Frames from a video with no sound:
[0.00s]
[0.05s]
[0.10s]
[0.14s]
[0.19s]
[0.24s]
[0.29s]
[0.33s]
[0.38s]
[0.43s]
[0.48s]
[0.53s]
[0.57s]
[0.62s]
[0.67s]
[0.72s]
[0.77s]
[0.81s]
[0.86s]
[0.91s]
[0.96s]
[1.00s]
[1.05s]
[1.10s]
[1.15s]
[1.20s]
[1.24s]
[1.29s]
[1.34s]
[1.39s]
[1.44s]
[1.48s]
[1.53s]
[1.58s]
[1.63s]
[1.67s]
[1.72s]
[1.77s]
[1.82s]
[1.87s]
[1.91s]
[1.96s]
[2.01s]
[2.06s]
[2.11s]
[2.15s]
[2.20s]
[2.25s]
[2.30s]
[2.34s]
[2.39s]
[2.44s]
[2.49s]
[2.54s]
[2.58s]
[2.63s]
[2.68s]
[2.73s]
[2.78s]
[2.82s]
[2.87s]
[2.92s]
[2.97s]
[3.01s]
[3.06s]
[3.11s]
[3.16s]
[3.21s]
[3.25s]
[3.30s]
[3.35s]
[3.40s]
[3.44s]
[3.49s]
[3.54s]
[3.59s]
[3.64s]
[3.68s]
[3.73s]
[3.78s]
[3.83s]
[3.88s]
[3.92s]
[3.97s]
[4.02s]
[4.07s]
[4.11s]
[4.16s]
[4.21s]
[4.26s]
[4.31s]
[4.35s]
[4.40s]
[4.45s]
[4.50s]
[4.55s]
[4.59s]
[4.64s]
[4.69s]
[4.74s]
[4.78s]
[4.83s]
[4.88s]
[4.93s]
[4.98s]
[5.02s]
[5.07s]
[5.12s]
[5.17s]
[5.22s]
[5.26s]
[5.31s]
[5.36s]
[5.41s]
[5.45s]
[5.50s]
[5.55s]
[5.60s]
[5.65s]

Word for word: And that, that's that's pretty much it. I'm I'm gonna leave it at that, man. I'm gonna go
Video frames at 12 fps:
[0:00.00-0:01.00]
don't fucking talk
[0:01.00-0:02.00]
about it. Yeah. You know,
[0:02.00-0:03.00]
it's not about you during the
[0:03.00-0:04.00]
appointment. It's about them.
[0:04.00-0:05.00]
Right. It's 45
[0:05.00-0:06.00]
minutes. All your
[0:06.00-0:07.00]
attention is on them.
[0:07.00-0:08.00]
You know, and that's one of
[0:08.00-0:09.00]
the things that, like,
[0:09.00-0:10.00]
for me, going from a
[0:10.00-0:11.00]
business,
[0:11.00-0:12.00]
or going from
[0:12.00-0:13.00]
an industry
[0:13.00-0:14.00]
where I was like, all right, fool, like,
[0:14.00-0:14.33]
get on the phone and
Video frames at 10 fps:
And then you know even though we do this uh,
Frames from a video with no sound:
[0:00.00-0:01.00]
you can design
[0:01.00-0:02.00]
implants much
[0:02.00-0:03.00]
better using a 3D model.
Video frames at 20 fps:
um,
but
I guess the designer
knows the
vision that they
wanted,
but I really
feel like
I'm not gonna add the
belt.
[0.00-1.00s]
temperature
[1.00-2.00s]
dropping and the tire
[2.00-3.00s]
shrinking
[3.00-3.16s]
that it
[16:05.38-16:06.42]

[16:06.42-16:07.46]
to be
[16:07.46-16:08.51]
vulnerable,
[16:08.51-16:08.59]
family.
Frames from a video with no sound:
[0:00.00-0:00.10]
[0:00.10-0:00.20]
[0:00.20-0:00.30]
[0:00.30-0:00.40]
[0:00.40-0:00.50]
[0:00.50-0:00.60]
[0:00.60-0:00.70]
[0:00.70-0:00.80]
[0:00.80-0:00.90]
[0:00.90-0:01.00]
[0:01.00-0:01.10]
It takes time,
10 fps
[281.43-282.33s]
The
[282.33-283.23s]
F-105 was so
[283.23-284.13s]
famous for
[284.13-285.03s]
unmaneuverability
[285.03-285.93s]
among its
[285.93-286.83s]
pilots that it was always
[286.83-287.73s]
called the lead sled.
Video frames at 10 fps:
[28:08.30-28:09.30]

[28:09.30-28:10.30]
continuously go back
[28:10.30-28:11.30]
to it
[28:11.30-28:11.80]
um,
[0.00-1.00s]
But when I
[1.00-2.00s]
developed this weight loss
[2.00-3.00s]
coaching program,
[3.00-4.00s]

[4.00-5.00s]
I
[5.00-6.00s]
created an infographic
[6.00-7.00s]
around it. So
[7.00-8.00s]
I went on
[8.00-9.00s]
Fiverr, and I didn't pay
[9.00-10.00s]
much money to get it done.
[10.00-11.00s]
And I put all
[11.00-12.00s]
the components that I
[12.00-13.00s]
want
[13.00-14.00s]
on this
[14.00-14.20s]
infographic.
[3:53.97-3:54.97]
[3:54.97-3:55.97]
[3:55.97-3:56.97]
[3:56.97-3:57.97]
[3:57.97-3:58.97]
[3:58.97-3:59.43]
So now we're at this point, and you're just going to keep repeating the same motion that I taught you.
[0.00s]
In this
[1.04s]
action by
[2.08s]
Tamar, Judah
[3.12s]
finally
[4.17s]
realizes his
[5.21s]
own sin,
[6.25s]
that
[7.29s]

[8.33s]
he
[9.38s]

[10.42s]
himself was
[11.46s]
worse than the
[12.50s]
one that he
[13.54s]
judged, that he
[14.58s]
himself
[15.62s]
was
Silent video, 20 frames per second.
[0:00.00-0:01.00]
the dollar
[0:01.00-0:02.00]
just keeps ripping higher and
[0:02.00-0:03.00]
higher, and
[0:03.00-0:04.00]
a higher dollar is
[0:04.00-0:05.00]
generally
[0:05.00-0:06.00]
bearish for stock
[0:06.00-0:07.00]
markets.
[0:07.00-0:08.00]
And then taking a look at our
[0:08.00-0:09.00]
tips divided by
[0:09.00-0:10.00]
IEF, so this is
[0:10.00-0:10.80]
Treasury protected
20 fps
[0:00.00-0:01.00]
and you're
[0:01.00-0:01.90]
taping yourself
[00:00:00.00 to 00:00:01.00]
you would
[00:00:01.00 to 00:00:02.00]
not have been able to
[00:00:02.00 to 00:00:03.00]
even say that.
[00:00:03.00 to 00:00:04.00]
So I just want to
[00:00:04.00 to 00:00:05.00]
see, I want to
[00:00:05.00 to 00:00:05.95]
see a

━━━━━━━━━━━━━━━━

* **PROBLEM DETAILS**
Start at the top line of the records and retype them all exactly.

* **EXERCISE OUTPUT**
Frames from a video with no sound:
[0.00s]
[0.05s]
[0.10s]
[0.14s]
[0.19s]
[0.24s]
[0.29s]
[0.33s]
[0.38s]
[0.43s]
[0.48s]
[0.53s]
[0.57s]
[0.62s]
[0.67s]
[0.72s]
[0.77s]
[0.81s]
[0.86s]
[0.91s]
[0.96s]
[1.00s]
[1.05s]
[1.10s]
[1.15s]
[1.20s]
[1.24s]
[1.29s]
[1.34s]
[1.39s]
[1.44s]
[1.48s]
[1.53s]
[1.58s]
[1.63s]
[1.67s]
[1.72s]
[1.77s]
[1.82s]
[1.87s]
[1.91s]
[1.96s]
[2.01s]
[2.06s]
[2.11s]
[2.15s]
[2.20s]
[2.25s]
[2.30s]
[2.34s]
[2.39s]
[2.44s]
[2.49s]
[2.54s]
[2.58s]
[2.63s]
[2.68s]
[2.73s]
[2.78s]
[2.82s]
[2.87s]
[2.92s]
[2.97s]
[3.01s]
[3.06s]
[3.11s]
[3.16s]
[3.21s]
[3.25s]
[3.30s]
[3.35s]
[3.40s]
[3.44s]
[3.49s]
[3.54s]
[3.59s]
[3.64s]
[3.68s]
[3.73s]
[3.78s]
[3.83s]
[3.88s]
[3.92s]
[3.97s]
[4.02s]
[4.07s]
[4.11s]
[4.16s]
[4.21s]
[4.26s]
[4.31s]
[4.35s]
[4.40s]
[4.45s]
[4.50s]
[4.55s]
[4.59s]
[4.64s]
[4.69s]
[4.74s]
[4.78s]
[4.83s]
[4.88s]
[4.93s]
[4.98s]
[5.02s]
[5.07s]
[5.12s]
[5.17s]
[5.22s]
[5.26s]
[5.31s]
[5.36s]
[5.41s]
[5.45s]
[5.50s]
[5.55s]
[5.60s]
[5.65s]

Word for word: And that, that's that's pretty much it. I'm I'm gonna leave it at that, man. I'm gonna go
Video frames at 12 fps:
[0:00.00-0:01.00]
don't fucking talk
[0:01.00-0:02.00]
about it. Yeah. You know,
[0:02.00-0:03.00]
it's not about you during the
[0:03.00-0:04.00]
appointment. It's about them.
[0:04.00-0:05.00]
Right. It's 45
[0:05.00-0:06.00]
minutes. All your
[0:06.00-0:07.00]
attention is on them.
[0:07.00-0:08.00]
You know, and that's one of
[0:08.00-0:09.00]
the things that, like,
[0:09.00-0:10.00]
for me, going from a
[0:10.00-0:11.00]
business,
[0:11.00-0:12.00]
or going from
[0:12.00-0:13.00]
an industry
[0:13.00-0:14.00]
where I was like, all right, fool, like,
[0:14.00-0:14.33]
get on the phone and
Video frames at 10 fps:
And then you know even though we do this uh,
Frames from a video with no sound:
[0:00.00-0:01.00]
you can design
[0:01.00-0:02.00]
implants much
[0:02.00-0:03.00]
better using a 3D model.
Video frames at 20 fps:
um,
but
I guess the designer
knows the
vision that they
wanted,
but I really
feel like
I'm not gonna add the
belt.
[0.00-1.00s]
temperature
[1.00-2.00s]
dropping and the tire
[2.00-3.00s]
shrinking
[3.00-3.16s]
that it
[16:05.38-16:06.42]

[16:06.42-16:07.46]
to be
[16:07.46-16:08.51]
vulnerable,
[16:08.51-16:08.59]
family.
Frames from a video with no sound:
[0:00.00-0:00.10]
[0:00.10-0:00.20]
[0:00.20-0:00.30]
[0:00.30-0:00.40]
[0:00.40-0:00.50]
[0:00.50-0:00.60]
[0:00.60-0:00.70]
[0:00.70-0:00.80]
[0:00.80-0:00.90]
[0:00.90-0:01.00]
[0:01.00-0:01.10]
It takes time,
10 fps
[281.43-282.33s]
The
[282.33-283.23s]
F-105 was so
[283.23-284.13s]
famous for
[284.13-285.03s]
unmaneuverability
[285.03-285.93s]
among its
[285.93-286.83s]
pilots that it was always
[286.83-287.73s]
called the lead sled.
Video frames at 10 fps:
[28:08.30-28:09.30]

[28:09.30-28:10.30]
continuously go back
[28:10.30-28:11.30]
to it
[28:11.30-28:11.80]
um,
[0.00-1.00s]
But when I
[1.00-2.00s]
developed this weight loss
[2.00-3.00s]
coaching program,
[3.00-4.00s]

[4.00-5.00s]
I
[5.00-6.00s]
created an infographic
[6.00-7.00s]
around it. So
[7.00-8.00s]
I went on
[8.00-9.00s]
Fiverr, and I didn't pay
[9.00-10.00s]
much money to get it done.
[10.00-11.00s]
And I put all
[11.00-12.00s]
the components that I
[12.00-13.00s]
want
[13.00-14.00s]
on this
[14.00-14.20s]
infographic.
[3:53.97-3:54.97]
[3:54.97-3:55.97]
[3:55.97-3:56.97]
[3:56.97-3:57.97]
[3:57.97-3:58.97]
[3:58.97-3:59.43]
So now we're at this point, and you're just going to keep repeating the same motion that I taught you.
[0.00s]
In this
[1.04s]
action by
[2.08s]
Tamar, Judah
[3.12s]
finally
[4.17s]
realizes his
[5.21s]
own sin,
[6.25s]
that
[7.29s]

[8.33s]
he
[9.38s]

[10.42s]
himself was
[11.46s]
worse than the
[12.50s]
one that he
[13.54s]
judged, that he
[14.58s]
himself
[15.62s]
was
Silent video, 20 frames per second.
[0:00.00-0:01.00]
the dollar
[0:01.00-0:02.00]
just keeps ripping higher and
[0:02.00-0:03.00]
higher, and
[0:03.00-0:04.00]
a higher dollar is
[0:04.00-0:05.00]
generally
[0:05.00-0:06.00]
bearish for stock
[0:06.00-0:07.00]
markets.
[0:07.00-0:08.00]
And then taking a look at our
[0:08.00-0:09.00]
tips divided by
[0:09.00-0:10.00]
IEF, so this is
[0:10.00-0:10.80]
Treasury protected
20 fps
[0:00.00-0:01.00]
and you're
[0:01.00-0:01.90]
taping yourself
[00:00:00.00 to 00:00:01.00]
you would
[00:00:01.00 to 00:00:02.00]
not have been able to
[00:00:02.00 to 00:00:03.00]
even say that.
[00:00:03.00 to 00:00:04.00]
So I just want to
[00:00:04.00 to 00:00:05.00]
see, I want to
[00:00:05.00 to 00:00:05.95]
see a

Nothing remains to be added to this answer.